The remarks were made by Dr. Paul Offit, director of the Vaccine Education Center at Children’s Hospital of Philadelphia, who is also among the FDA’s committee of outside vaccine experts.

He told Yahoo Finance that current evidence shows that the bivalent boosters will mostly benefit three main groups: individuals who are immunocompromised, have chronic diseases, or are older than 75. Meanwhile, the vaccine’s benefit wouldn’t be as strong for younger and healthier people.

Offit clarified that his comments don’t mean to suggest that younger people should not get the booster. He only meant that it would be a “low risk, low reward” situation.

Offit explained, “I just don’t think it’s going to make much of an impact in otherwise healthy young people. We really should focus on those three groups who are most likely to benefit, because the goal of the vaccine is to protect against serious illness. It’s the only reasonable goal, it’s the only attainable goal.”

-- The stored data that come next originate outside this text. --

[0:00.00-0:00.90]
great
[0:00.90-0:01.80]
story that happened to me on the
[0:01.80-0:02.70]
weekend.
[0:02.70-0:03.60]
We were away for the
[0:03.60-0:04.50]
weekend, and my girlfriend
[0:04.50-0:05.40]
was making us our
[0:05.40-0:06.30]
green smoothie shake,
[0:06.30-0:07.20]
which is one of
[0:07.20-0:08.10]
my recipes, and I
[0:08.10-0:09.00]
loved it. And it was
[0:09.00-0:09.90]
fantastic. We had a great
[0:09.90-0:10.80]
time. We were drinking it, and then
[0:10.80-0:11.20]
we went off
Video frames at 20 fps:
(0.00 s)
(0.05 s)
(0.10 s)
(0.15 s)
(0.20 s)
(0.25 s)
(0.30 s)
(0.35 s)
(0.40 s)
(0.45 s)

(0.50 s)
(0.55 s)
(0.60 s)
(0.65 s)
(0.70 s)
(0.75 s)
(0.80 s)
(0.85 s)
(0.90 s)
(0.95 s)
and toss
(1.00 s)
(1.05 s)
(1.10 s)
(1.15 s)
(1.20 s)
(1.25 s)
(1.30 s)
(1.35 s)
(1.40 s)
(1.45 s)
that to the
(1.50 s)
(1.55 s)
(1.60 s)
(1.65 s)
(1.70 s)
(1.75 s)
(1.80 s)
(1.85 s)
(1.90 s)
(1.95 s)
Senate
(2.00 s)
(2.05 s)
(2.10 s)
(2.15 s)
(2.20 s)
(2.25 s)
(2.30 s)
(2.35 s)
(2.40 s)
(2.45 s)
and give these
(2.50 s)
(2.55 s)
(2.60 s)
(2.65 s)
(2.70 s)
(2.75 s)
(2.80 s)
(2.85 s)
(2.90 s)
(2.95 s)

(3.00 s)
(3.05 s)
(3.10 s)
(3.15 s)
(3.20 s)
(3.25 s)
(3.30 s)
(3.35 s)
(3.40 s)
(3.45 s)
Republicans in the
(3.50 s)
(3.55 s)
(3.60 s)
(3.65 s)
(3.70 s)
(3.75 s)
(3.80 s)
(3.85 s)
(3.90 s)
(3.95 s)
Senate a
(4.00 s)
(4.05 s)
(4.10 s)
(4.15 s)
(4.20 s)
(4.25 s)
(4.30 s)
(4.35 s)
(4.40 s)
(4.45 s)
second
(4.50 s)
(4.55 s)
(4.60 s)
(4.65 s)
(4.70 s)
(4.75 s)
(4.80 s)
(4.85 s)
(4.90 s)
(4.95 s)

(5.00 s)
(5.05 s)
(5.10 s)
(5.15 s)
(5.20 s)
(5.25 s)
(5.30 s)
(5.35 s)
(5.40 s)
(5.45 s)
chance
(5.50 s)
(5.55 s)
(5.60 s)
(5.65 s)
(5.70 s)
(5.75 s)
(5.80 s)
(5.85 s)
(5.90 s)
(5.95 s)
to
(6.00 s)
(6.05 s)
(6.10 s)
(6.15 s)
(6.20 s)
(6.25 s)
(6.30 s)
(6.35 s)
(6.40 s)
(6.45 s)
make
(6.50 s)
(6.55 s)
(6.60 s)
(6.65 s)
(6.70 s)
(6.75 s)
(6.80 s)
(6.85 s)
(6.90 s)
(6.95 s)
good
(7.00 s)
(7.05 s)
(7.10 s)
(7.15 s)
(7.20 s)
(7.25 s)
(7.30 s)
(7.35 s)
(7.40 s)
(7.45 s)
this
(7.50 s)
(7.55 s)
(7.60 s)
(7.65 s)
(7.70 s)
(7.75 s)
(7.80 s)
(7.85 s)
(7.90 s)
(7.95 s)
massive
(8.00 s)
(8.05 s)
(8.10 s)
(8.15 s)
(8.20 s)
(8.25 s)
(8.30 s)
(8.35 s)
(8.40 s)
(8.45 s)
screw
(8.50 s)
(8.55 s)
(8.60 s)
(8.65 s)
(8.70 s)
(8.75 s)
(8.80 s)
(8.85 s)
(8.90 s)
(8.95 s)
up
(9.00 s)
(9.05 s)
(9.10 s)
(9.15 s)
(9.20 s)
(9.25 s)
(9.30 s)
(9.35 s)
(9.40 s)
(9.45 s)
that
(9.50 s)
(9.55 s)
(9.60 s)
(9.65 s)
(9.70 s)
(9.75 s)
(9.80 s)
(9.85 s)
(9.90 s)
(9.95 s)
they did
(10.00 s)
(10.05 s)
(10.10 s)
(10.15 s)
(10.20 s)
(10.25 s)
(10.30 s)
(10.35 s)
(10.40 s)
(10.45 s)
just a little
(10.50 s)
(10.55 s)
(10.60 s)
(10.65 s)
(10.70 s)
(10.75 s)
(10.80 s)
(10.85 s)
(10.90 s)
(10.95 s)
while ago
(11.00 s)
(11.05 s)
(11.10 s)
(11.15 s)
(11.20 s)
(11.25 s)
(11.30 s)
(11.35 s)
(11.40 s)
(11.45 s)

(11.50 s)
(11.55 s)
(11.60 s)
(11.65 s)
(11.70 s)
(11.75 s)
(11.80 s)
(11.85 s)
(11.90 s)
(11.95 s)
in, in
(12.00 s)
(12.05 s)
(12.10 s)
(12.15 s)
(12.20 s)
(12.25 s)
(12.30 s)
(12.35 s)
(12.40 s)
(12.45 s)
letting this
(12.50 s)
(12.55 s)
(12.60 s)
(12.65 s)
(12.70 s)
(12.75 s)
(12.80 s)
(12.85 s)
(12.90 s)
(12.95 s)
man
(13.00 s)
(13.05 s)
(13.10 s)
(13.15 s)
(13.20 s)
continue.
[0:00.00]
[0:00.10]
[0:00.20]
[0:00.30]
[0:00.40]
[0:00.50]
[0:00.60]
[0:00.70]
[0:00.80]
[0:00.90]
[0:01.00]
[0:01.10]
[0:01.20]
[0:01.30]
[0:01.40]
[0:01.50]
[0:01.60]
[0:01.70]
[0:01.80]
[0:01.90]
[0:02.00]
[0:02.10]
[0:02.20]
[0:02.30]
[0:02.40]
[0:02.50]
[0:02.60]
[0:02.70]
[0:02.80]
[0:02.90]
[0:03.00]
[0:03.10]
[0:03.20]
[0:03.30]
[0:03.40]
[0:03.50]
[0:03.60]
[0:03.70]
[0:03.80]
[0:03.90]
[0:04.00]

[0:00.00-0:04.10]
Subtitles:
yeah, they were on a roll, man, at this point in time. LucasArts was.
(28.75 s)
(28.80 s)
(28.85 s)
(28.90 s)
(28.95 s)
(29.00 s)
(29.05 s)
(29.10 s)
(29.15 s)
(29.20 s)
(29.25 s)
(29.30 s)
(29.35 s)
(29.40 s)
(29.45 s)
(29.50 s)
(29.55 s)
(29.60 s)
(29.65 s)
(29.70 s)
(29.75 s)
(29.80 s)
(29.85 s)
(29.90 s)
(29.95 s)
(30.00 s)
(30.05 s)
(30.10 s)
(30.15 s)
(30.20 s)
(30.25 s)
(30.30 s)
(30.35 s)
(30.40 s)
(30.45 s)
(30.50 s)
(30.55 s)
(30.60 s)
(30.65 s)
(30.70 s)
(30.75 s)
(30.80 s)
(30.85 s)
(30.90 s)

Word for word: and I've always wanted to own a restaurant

Offit pointed out that unpredictable variants make it difficult to completely prevent transmission or mild illness, so attempting to do so by piling on boosters “doesn’t make a lot of sense.” He argued that it’s better to focus on providing protection against severe symptoms and death, which the original vaccine doses already provide.

He explained that the first vaccine doses have already trained our bodies to fight the virus, giving us long-term protection against severe illness, at least. So while the virus has mutated, the parts of it that our bodies can fight off following the vaccine have remained the same.

Offit stated, “Right now, the current vaccines work well.”

He concluded that until there emerges a variant that evades the current protection against severe illness, the original doses should remain effective.

Scientists have yet to determine how long the first three doses protect against severe disease and death. There is also more information needed about the bivalent boosters, since Moderna and Pfizer/BioNTech are still running clinical trials.

The new doses were authorized by the FDA based on data extrapolated from the BA.1 Omicron variant, which assumes that it also provides protection against the BA.4 and BA.5 variants.

Offit argued that the BA.1 data was not “clinically significant,” which meant only a slight improvement over the first doses. He added that he’s still waiting for “data showing that the bivalent vaccine is clearly and significantly better than the current monovalent vaccine.”